(THE PROBLEM):
Lines from the top of the entries through the line that has "[0:13.87-0:14.07]" must be duplicated exactly, and no others.

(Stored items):
▬▬▬▬▬▬

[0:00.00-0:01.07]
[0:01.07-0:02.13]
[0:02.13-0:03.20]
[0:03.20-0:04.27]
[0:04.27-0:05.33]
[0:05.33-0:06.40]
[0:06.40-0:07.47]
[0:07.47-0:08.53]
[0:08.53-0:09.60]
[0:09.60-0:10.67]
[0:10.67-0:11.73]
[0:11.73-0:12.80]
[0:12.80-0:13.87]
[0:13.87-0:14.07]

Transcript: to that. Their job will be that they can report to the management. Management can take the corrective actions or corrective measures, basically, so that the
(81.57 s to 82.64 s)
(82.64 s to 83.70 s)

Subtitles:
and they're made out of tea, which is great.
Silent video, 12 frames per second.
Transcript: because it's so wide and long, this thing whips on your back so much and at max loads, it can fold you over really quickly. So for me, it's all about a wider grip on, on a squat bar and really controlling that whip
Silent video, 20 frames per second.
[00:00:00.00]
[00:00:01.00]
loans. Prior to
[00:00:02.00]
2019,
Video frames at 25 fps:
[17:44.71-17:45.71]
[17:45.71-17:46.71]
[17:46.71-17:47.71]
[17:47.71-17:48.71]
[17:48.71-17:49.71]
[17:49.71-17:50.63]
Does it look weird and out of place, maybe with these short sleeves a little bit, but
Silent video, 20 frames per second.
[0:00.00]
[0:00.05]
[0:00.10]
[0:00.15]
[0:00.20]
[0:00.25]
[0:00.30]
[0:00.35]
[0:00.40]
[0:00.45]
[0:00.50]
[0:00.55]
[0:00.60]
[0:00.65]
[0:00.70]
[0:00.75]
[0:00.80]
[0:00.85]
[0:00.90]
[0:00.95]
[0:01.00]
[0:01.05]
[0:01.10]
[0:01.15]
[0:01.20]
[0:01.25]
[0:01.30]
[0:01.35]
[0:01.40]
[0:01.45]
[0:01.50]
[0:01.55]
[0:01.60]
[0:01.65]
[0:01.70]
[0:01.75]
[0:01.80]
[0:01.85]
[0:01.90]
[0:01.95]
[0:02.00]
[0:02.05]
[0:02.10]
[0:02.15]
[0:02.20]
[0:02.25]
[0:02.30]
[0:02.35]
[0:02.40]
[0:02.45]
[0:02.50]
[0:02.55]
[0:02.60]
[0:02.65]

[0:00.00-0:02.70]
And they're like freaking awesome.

▬▬▬▬▬▬

(ANSWER BELOW):
[0:00.00-0:01.07]
[0:01.07-0:02.13]
[0:02.13-0:03.20]
[0:03.20-0:04.27]
[0:04.27-0:05.33]
[0:05.33-0:06.40]
[0:06.40-0:07.47]
[0:07.47-0:08.53]
[0:08.53-0:09.60]
[0:09.60-0:10.67]
[0:10.67-0:11.73]
[0:11.73-0:12.80]
[0:12.80-0:13.87]
[0:13.87-0:14.07]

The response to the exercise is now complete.